If you have read the general tutorial about writing sorters, you might be interested in a full concrete example. In this tutorial, we will see step by step how to implement a simple bubble sort and how to write a bubble_sorter to wrap it. Step by step.

The bubble sort algorithm

The bubble sort is a simple sorting algorithm that goes through a collection, comparing adjacent elements and switching them if they are not in order. It does so repeatedly until the collection is sorted. There are some very specific cases where it might be the ideal algorithm, but it is useless most of the time. Anyway, here a basic implementation, taking a pair of iterators like many standard library algorithms:

template<typename RandomAccessIterator>
auto bubble_sort(RandomAccessIterator first, RandomAccessIterator last)
    -> void
{
    while (first != last--)
    {
        for (auto it = first ; it != last ; ++it)
        {
            if (*(it + 1) < *it)
            {
                std::iter_swap(it, it + 1);
            }
        }
    }
}

This version works with random-access iterators only.

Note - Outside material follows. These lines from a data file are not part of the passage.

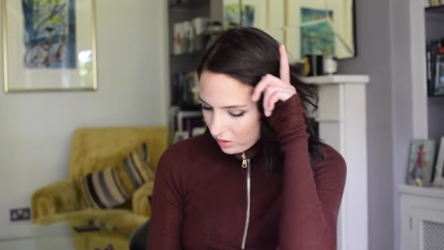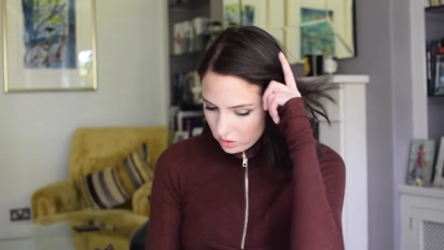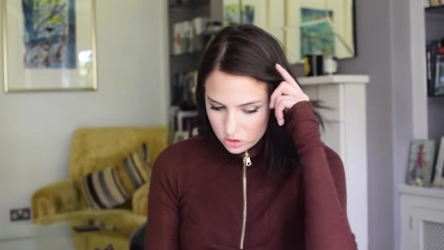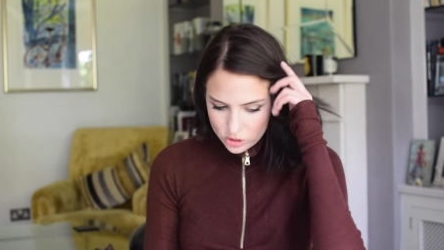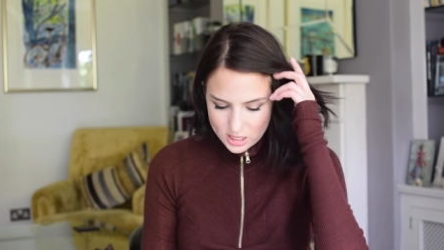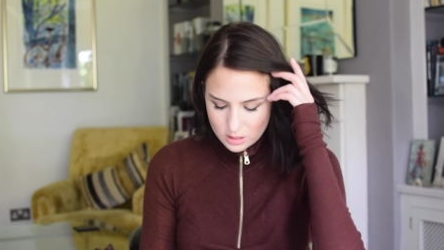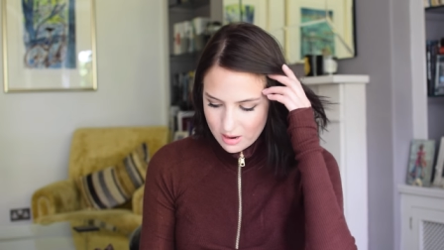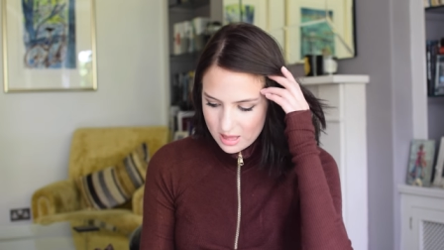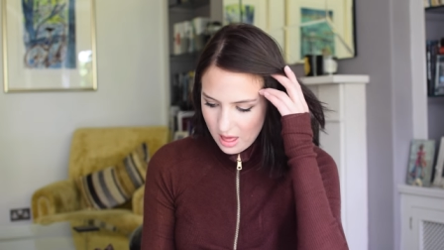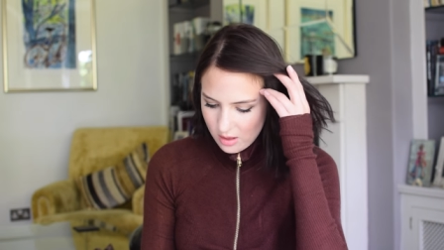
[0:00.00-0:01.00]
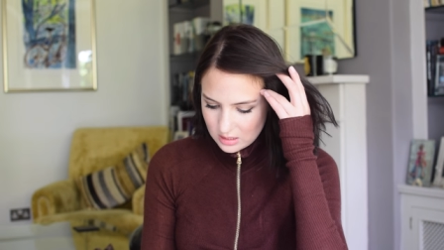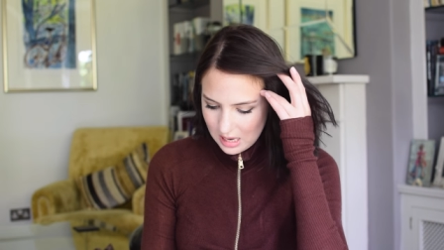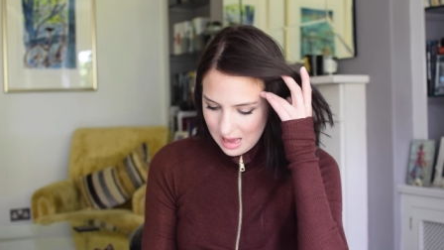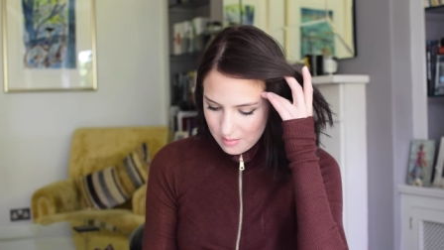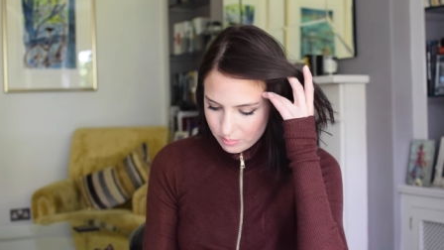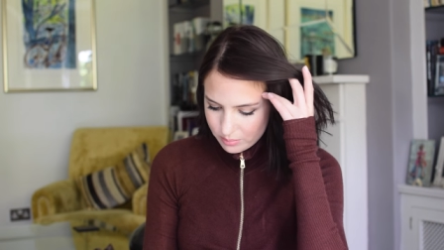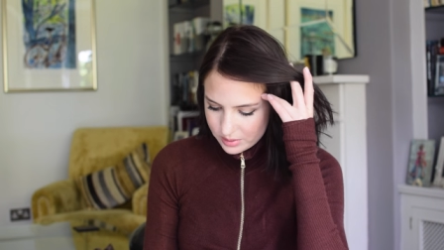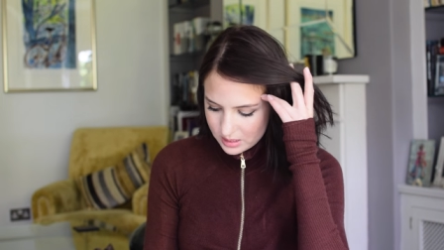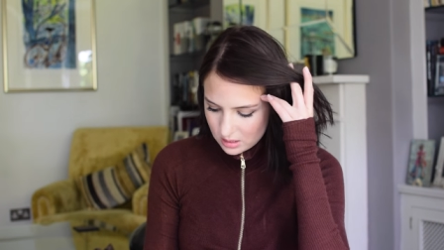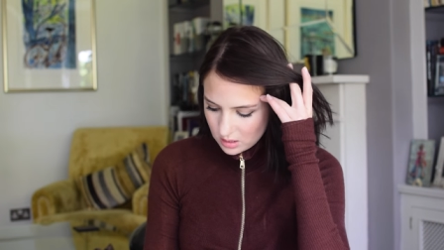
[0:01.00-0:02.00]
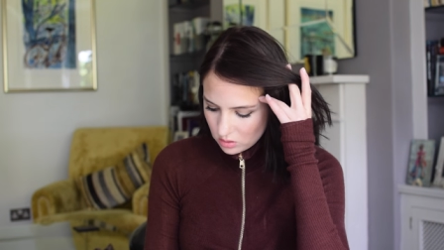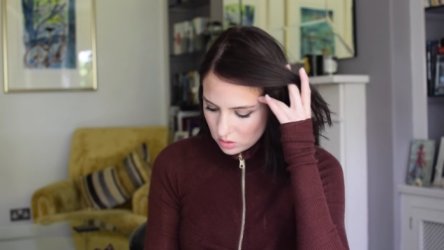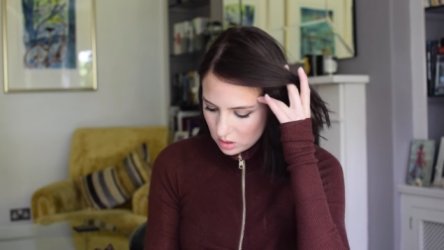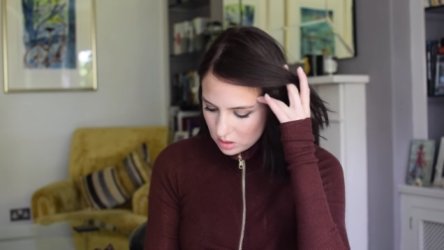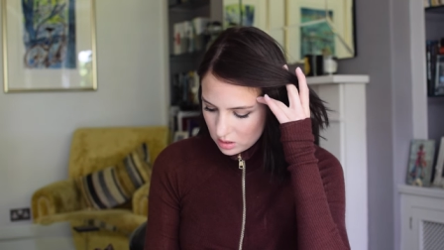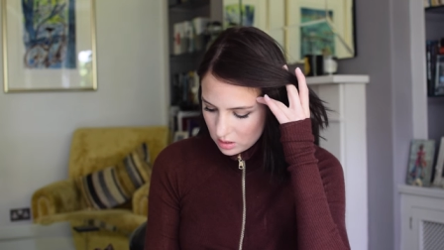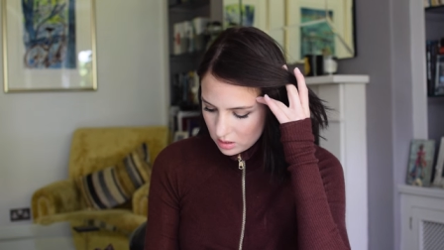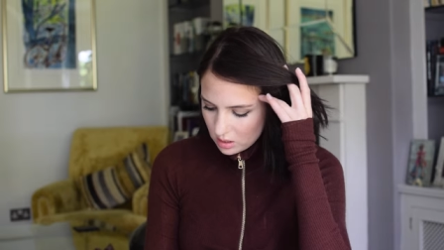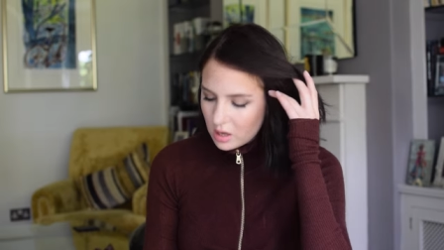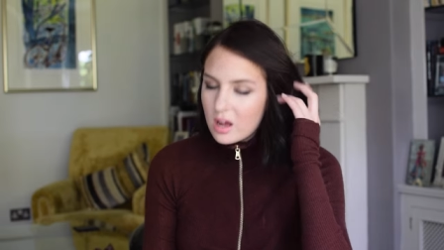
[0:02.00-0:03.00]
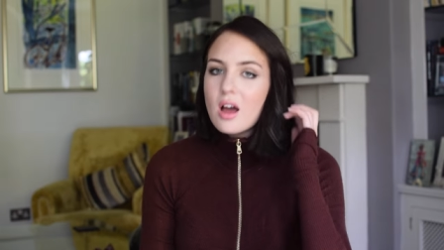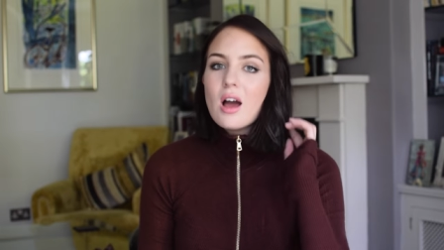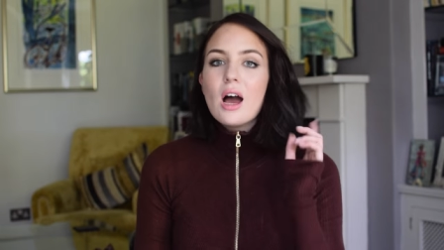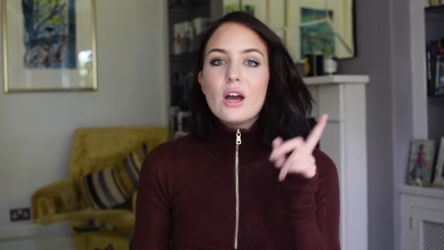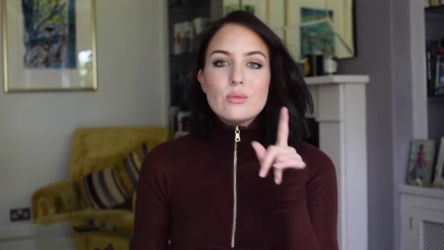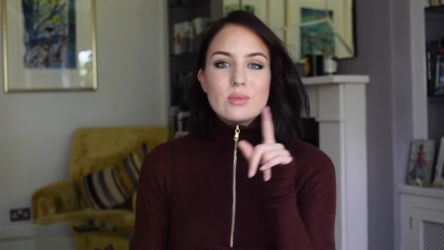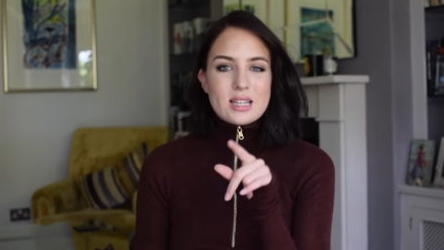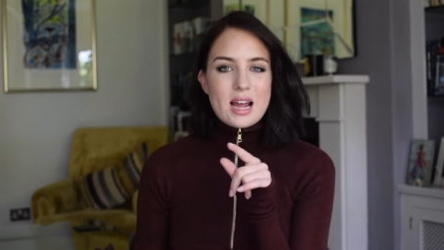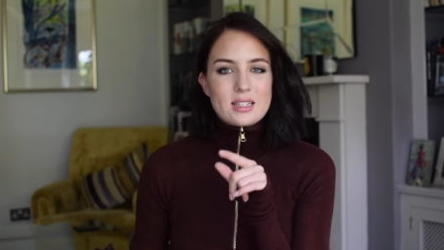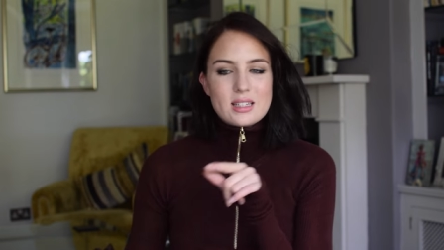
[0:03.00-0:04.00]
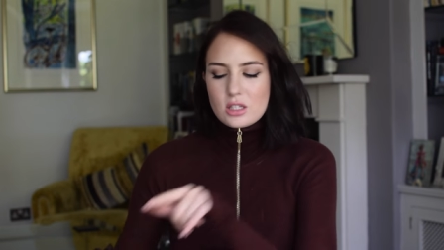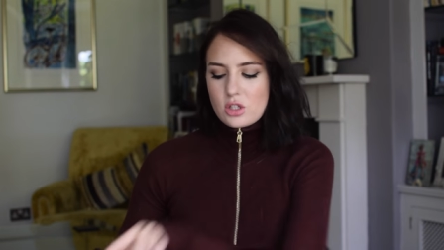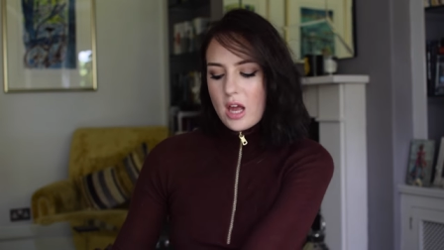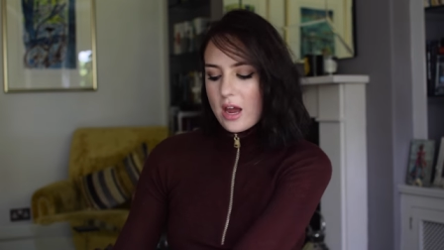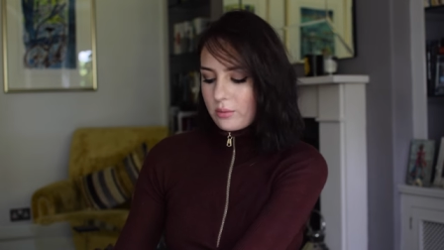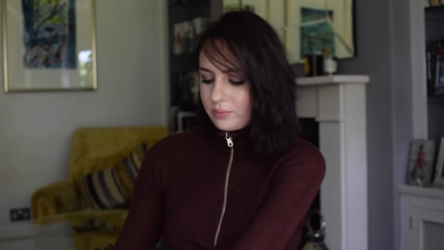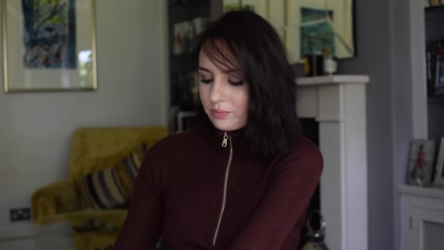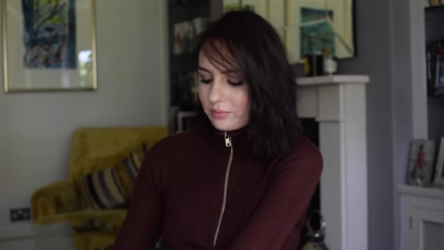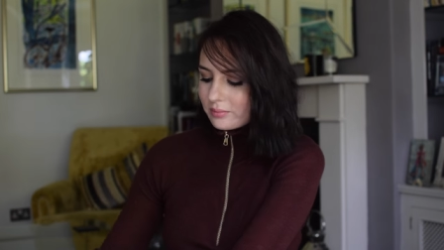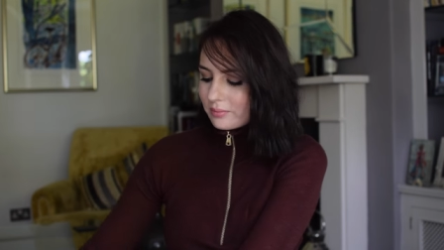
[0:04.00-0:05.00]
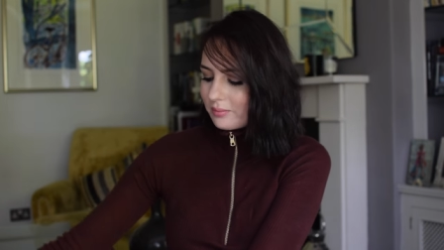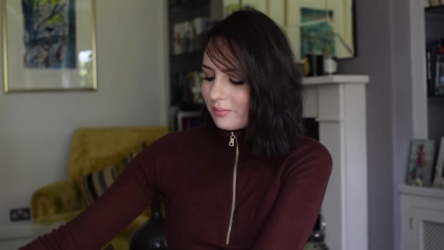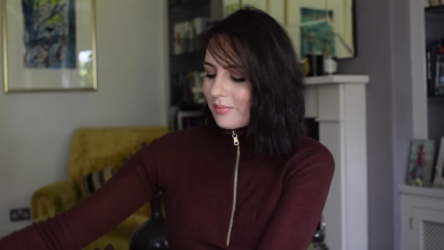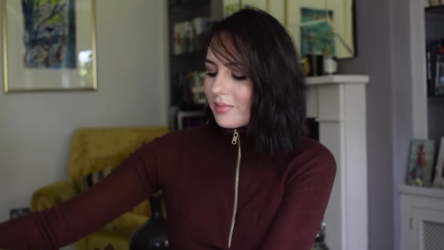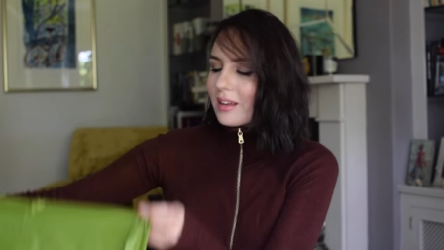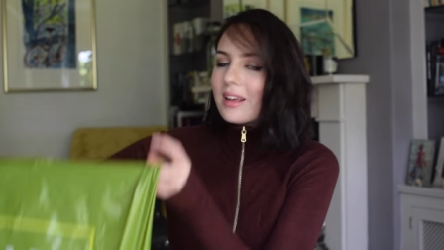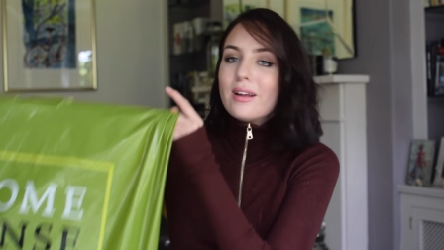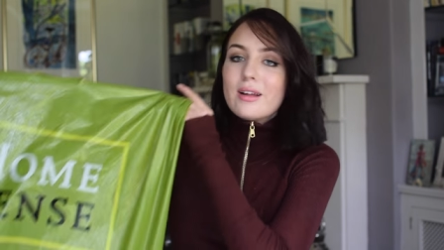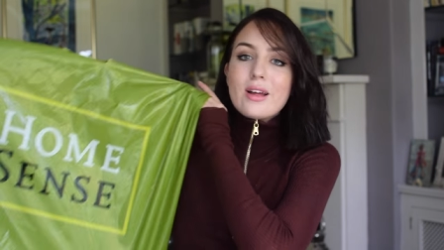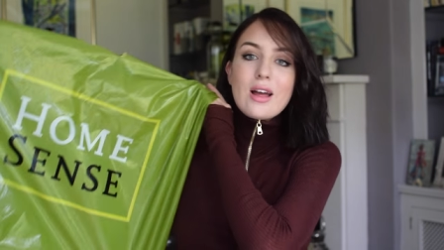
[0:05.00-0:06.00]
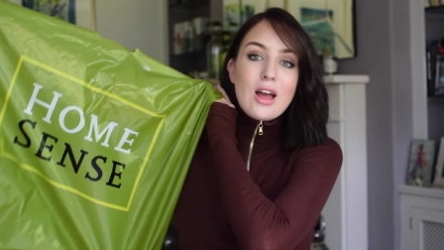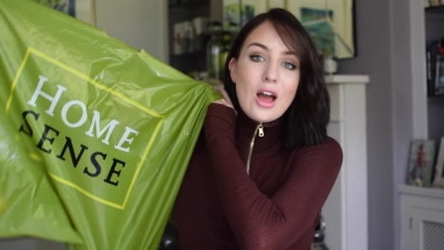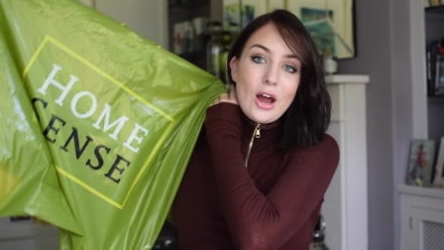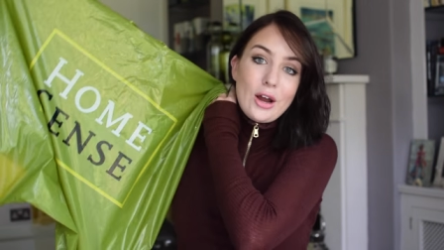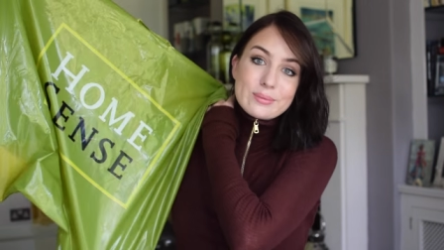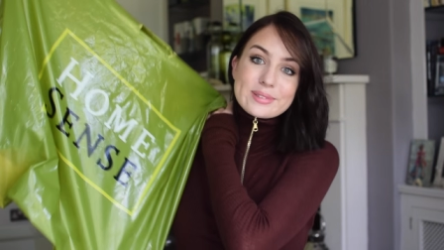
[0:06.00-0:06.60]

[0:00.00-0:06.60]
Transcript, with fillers: I got distracted by those lamps? Home Sense, so Home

That said, making it work with bidirectional iterators too is only a matter of changing the it + 1 into an std::next(it):

template<typename BidirectionalIterator>
auto bubble_sort(BidirectionalIterator first, BidirectionalIterator last)
    -> void
{
    while (first != last--)
    {
        for (auto it = first ; it != last ; ++it)
        {
            auto next = std::next(it);
            if (*next < *it)
            {
                std::iter_swap(it, next);
            }
        }
    }
}

Some versions of bubble_sort track whether swaps were actually performed during the traversal of the array and return early if no swap was made (it means that the array was already sorted). For the sake of simplicity, we won't add this check to our algorithm.

A simple bubble_sorter

Now that we have a working bubble_sort algorithm, we will wrap it into a sorter so that it can benefit from the many tools available in cpp-sort when needed. Here is a very basic bubble_sorter implementation:

struct bubble_sorter
{
    template<typename BidirectionalIterator>
    auto operator()(BidirectionalIterator first, BidirectionalIterator last) const
        -> void
    {
        bubble_sort(first, last);
    }
};

Unfortunately, cpp-sort requires sorters to implement range-based algorithms too in order to satisfy the Sorter concept. Implementing by hand the whole set of features is boring and error-prone. Fortunately, cpp-sort provides the utility class template sorter_facade to automagically generate the missing features when an iterator-based operator() exists:

struct bubble_sorter_impl
{
    template<typename BidirectionalIterator>
    auto operator()(BidirectionalIterator first, BidirectionalIterator last) const
        -> void
    {
        bubble_sort(first, last);
    }
};

usinng bubble_sorter = cppsort::sorter_facade<bubble_sorter_impl>;

Now our bubble_sorter satisfies the library's requirements and implements all the additional features without too much additional work. However, we might also want it to play nice with hybrid_adapter, the main building block which allows to aggregate different sorters together. In order to do so, we need to specialize the class sorter_traits for our bubble_sorter, where we explicitly document the sorter's stability and the category of iterators it works with:

namespace cppsort
{
    template<>
    struct sorter_traits<::bubble_sorter>
    {
        using iterator_category = std::bidirectional_iterator_tag;
        using is_stable = std::true_type;
    };
}

Handling custom comparison functions

Our bubble_sort algorithm currently uses operator< to compare the elements to be sorted. To make it more generic, we would like it to work with any suitable comparison function instead, just like std::sort. Doing so is rather easy:

template<
    typename BidirectionalIterator,
    typename StrictWeakOrdering
>
auto bubble_sort(BidirectionalIterator first, BidirectionalIterator last,
                 StrictWeakOrdering compare)
    -> void
{
    while (first != last--)
    {
        for (auto it = first ; it != last ; ++it)
        {
            auto next = std::next(it);
            if (compare(*next, *it))
            {
                std::iter_swap(it, next);
            }
        }
    }
}

cpp-sort is designed to handle both comparison and non-comparison sorters. There isn't much to change to make bubble_sorter use the new addition to its underlying sorting algorithm:

struct bubble_sorter_impl
{
    template<
        typename BidirectionalIterator,
        typename StrictWeakOrdering = std::less<>
    >
    auto operator()(BidirectionalIterator first, BidirectionalIterator last,
                    StrictWeakOrdering compare={}) const
        -> void
    {
        bubble_sort(first, last, compare);
    }
};

With this addition, a bubble_sorter instance can be called with a custom comparison function or without one, defaulting to std::less<>. Note that sorter_facade generates the appropriate overloads so that the sorter can still be called with either a pair of iterators, a pair of iterators and a comparison function, a collection, or a collection and a comparison function. It also ensures that an instance of bubble_sorter can be converted to a function pointer corresponding to any of the overloads of operator().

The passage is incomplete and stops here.